What is New About Farm Bill Debate

February 22, 2012 08:42 PM
 

via a special arrangement with Informa Economics, Inc.

Timing | Markups | Discord


NOTE: This column is copyrighted material, therefore reproduction or retransmission is prohibited under U.S. copyright laws.


It is ironic that House and Senate Agriculture Committee leaders had a new farm bill ready to be attached to the failed Super Committee process, but now most observers are still betting that lingering hurdles will likely mean the omnibus farm bill will be completed in 2013, not this year. But there are efforts underway to make that general consensus a wrong calculation.

Markups coming. Talks with farm bill participants both inside and outside the government signal that some aggressive farm bill markup activity is ahead. A lot of work in getting markup language is underway in both the House and Senate Agriculture panels, contacts note.

A markup vehicle will likely be released, at least in the Senate, after the Easter recess, sources predict. The markup vehicle timeline is unclear in the House because of that chamber's coming budget resolution, which will likely help determine how much spending will be available (and the amount of budget cuts).

Different farm bill approaches. Unlike the Super Committee/farm bill linkage process, most observers expect there will be different markup vehicles via the House and Senate ag panels. For example, the House is widely expected to include higher target prices, with a farmer choice of those higher target prices or a revenue assurance program option – dubbed Ag Risk Coverage (ARC) in the aborted farm bill process late last year.

The Senate, however, may not include higher target prices, some sources note, although this is not a unanimous prediction. Those thinking the Senate will not include higher target prices as an option note there are no southern-based Democratic senators on the Senate Ag Committee, and at least rice groups have been urging a higher target price because that crop will be impacted far more than most other program crops with the likely coming elimination of direct payments. Peanuts are also a problem that some insist argues for a farmer's choice farm bill.

The discord regarding future farm policy that was evident during last year's closed-door negotiations continues, and has even escalated to some degree. For example, some American Farm Bureau Federation (AFBF) officials have publicly questioned the need to increase target prices, at least at the level reportedly contained in last year's aborted farm bill effort. Farm Bureau has also fought the push for any so-called "shallow loss" provisions contained in last year's farm bill draft – despite the continued push for that controversial language by some corn and soybean groups in particular.

Some of the more significant issues will be (1) whether the coming farm bill language will, as last year's draft, base farm program payments on planted rather than base acres, and (2) whether the trigger for program payments will be based on per-farm prices (as last year's farm bill draft), or as some groups prefer, a county price average, thereby saving billions of dollars in spending, and allowing for a higher percentage for which payments are based on.
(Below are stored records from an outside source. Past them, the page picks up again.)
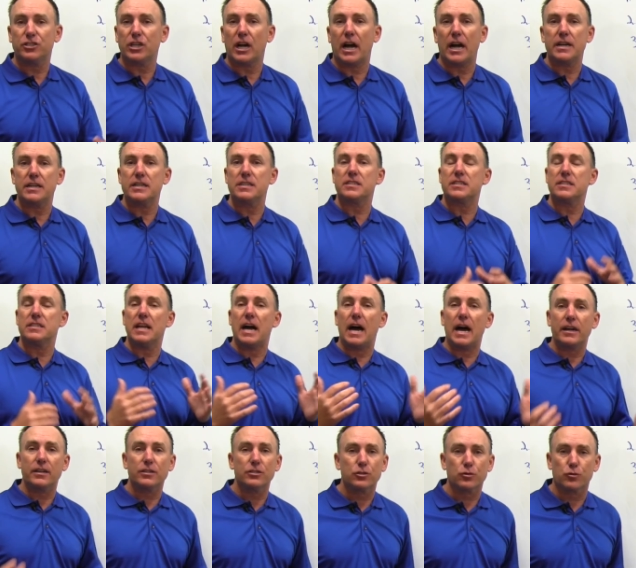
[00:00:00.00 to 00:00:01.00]
shot is
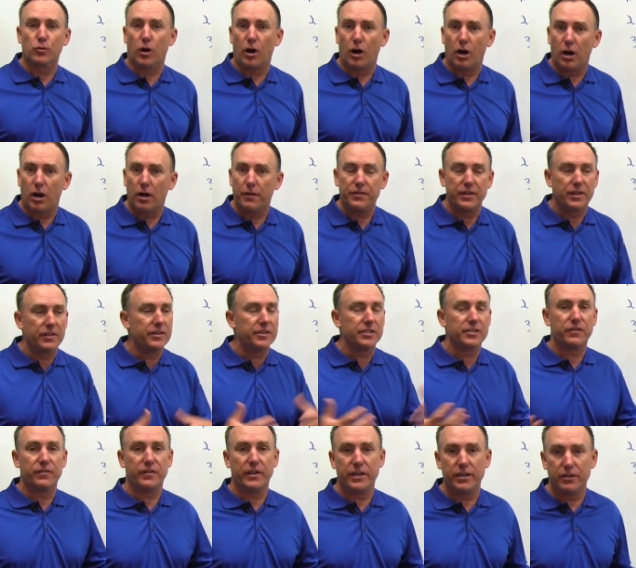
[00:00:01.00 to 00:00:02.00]
not a draw, then
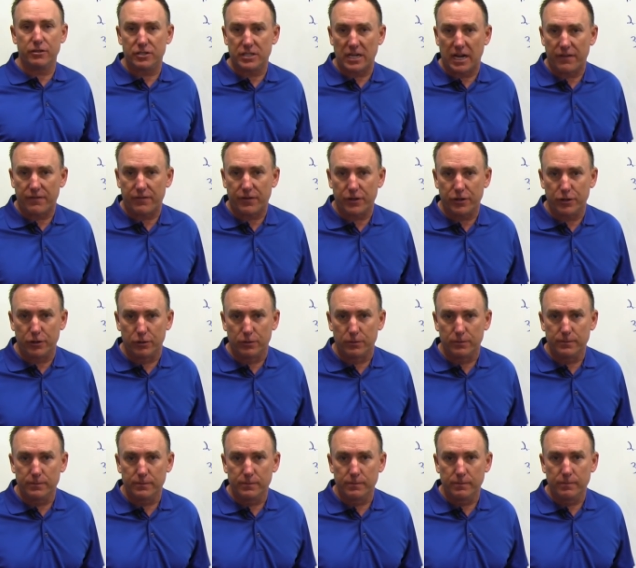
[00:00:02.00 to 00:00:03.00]
this video is not for you.
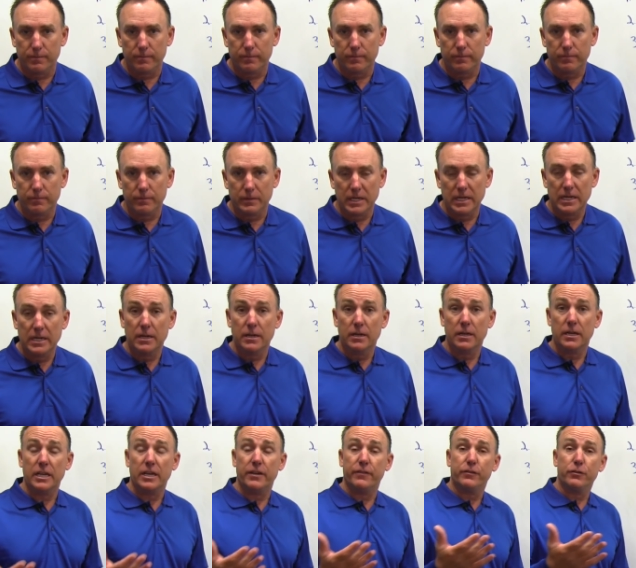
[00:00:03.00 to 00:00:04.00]

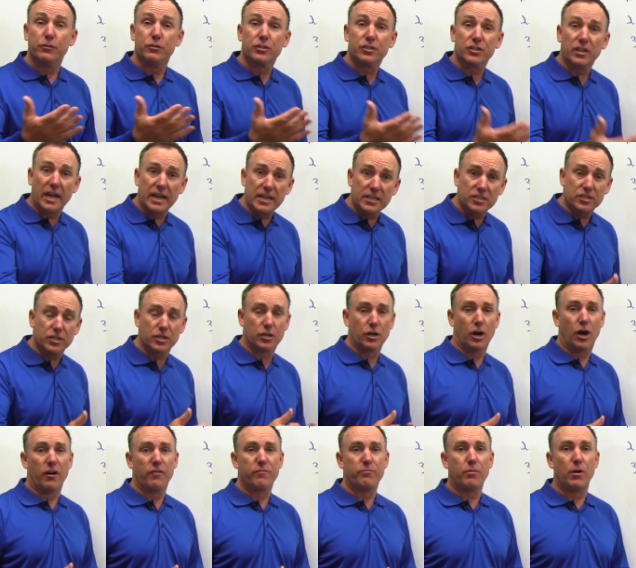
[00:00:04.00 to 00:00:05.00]
If you slice the
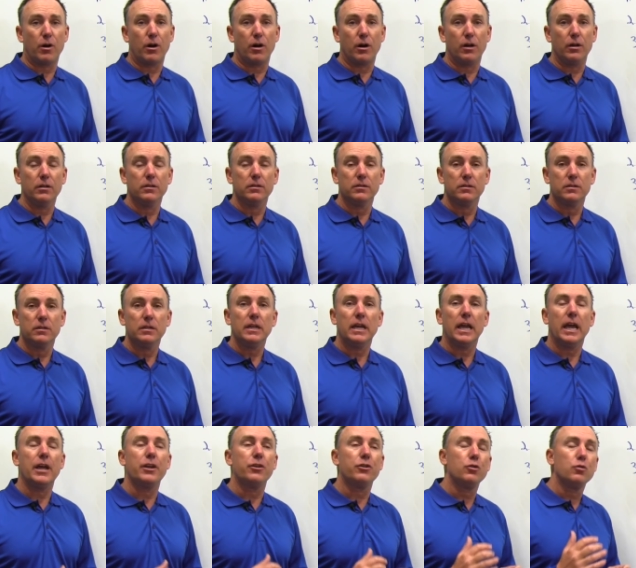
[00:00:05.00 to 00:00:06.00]
golf ball
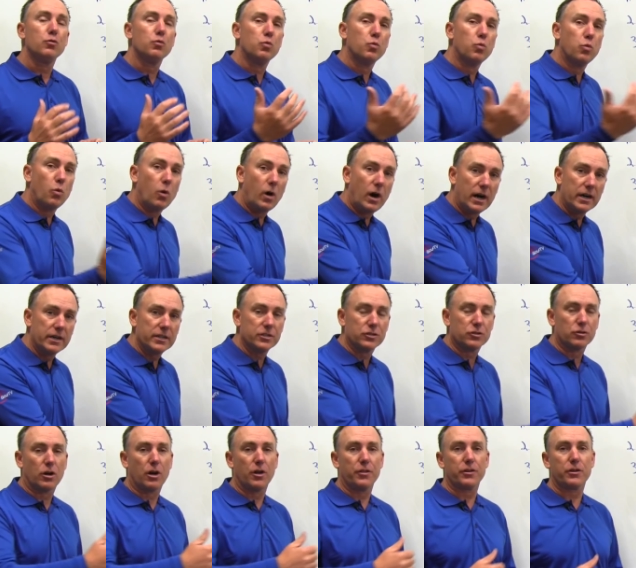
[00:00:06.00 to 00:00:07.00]
and you want to
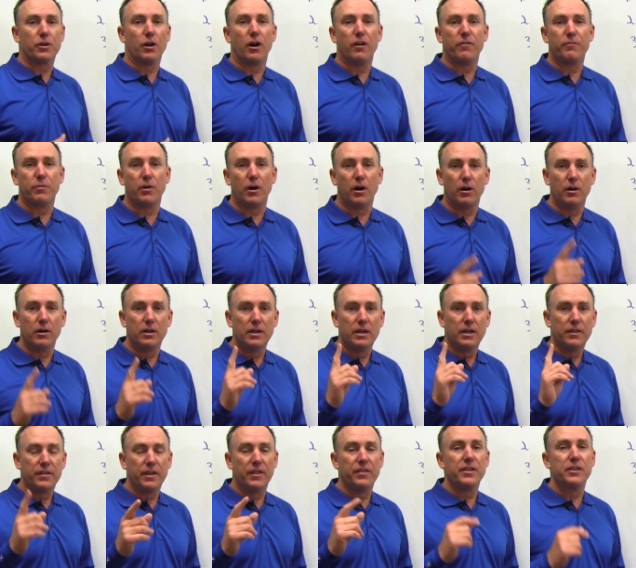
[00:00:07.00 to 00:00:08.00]
draw the golf ball,
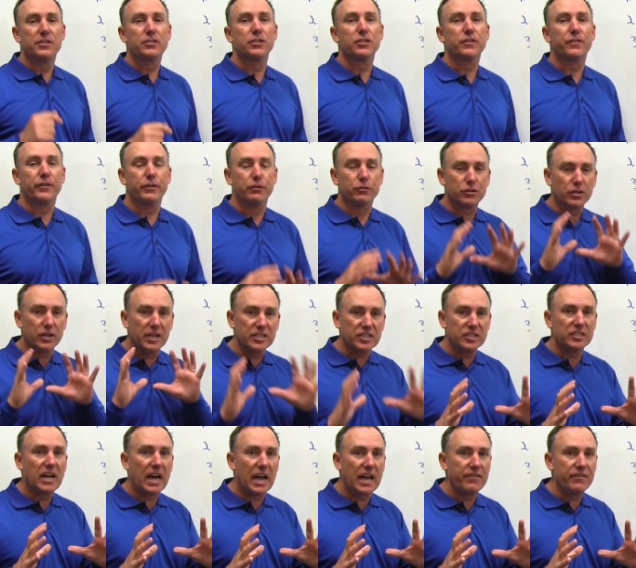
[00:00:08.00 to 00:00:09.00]
then this is for you. So
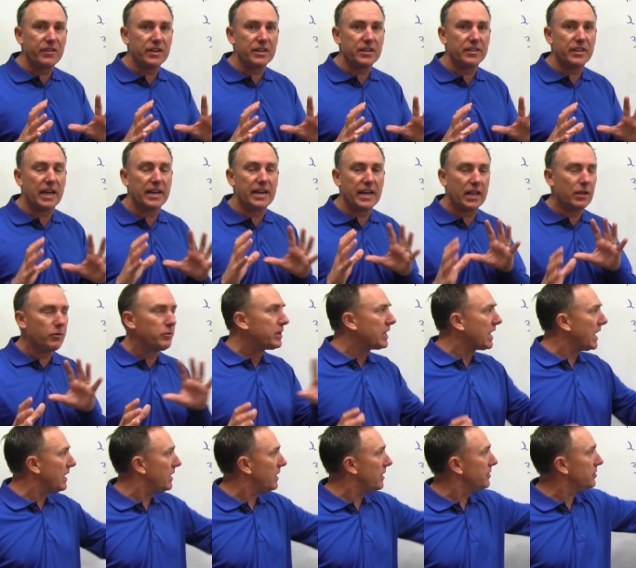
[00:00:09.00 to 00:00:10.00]
let's dive into that. Now that we
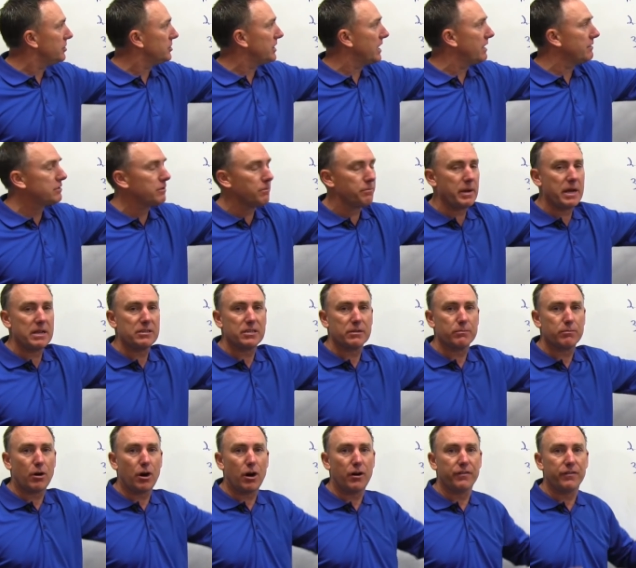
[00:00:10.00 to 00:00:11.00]
kind of understand some
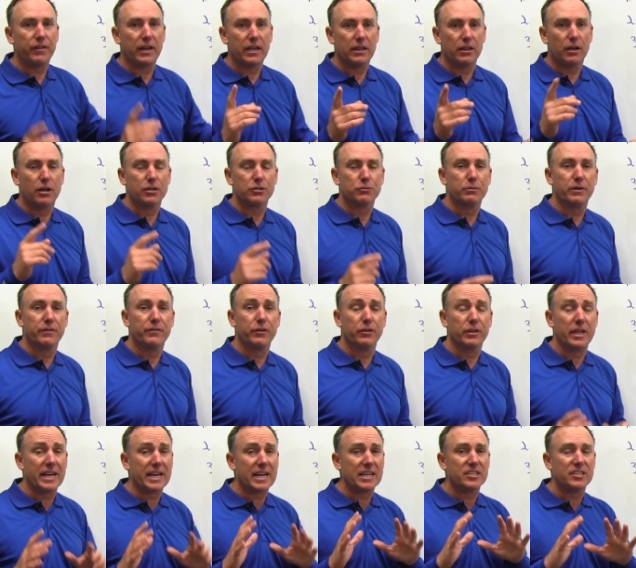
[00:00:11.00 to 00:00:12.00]
basic ball flight laws and review.
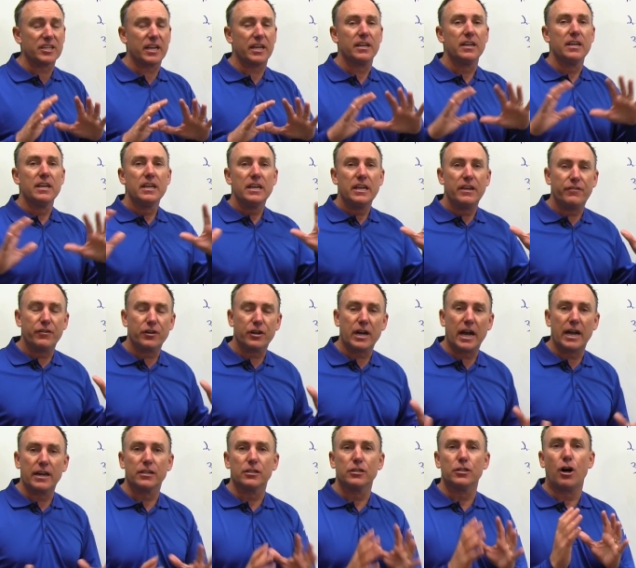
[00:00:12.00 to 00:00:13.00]
Like I said, if you're
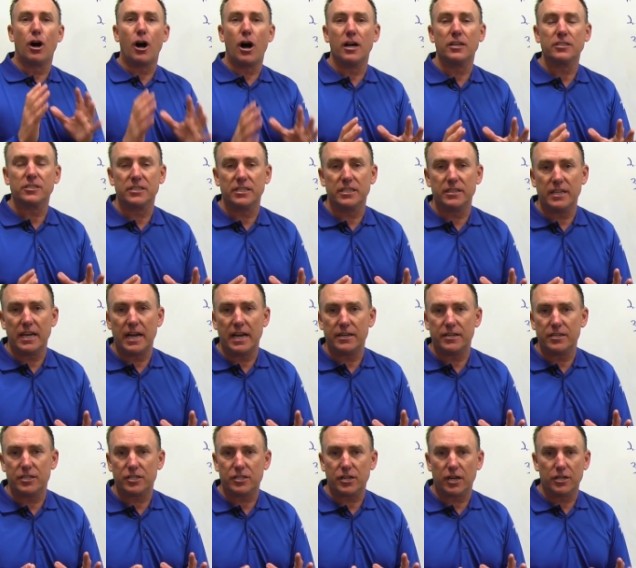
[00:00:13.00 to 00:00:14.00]
kind of lost in that
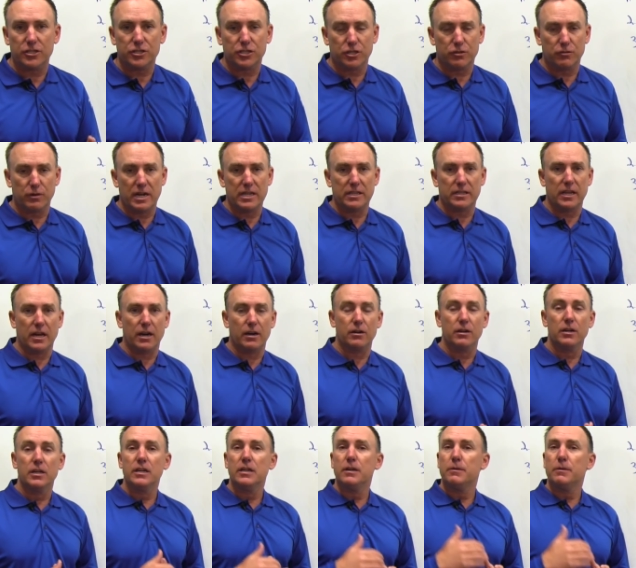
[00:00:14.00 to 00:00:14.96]
discussion right there,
A floor debate on this issue is expected.

Shades of a conference strategy are already surfacing in that the House will likely not include the funding level that the Senate will likely have regarding specialty crops – a favorite topic for Senate Ag Chairwoman Debbie Stabenow (D-Mich.). And as noted before, the Senate may not include higher target prices, or target prices at all, unlike the House. Compromises on those differences could likely be the first of conference issues.

Regarding the timing of the farm bill, sources continue to note an "unwritten" deadline for the Senate Ag Committee to finish its markup vehicle by the Memorial Day recess. The unannounced House deadline is before the July Fourth congressional recess. If those markup "deadlines" are reached, the key then will be whether the House and Senate congressional leadership will allow floor time to actually debate the omnibus farm bill. Some sources predict floor debate could take place after Nov. 6 elections in a lame-duck session. Those predicting a 2013 timeline are primarily betting on the well-known dysfunctional status of this Congress.

Bottom line: Lawmakers are very used to kicking the can down the road on a host of important issues. Voters are increasingly saying they will kick those lawmakers out of office. Perhaps more than a few lawmakers who put up roadblocks in getting anything done this year will not be around next year. We know the timeline on that debate: Nov. 6.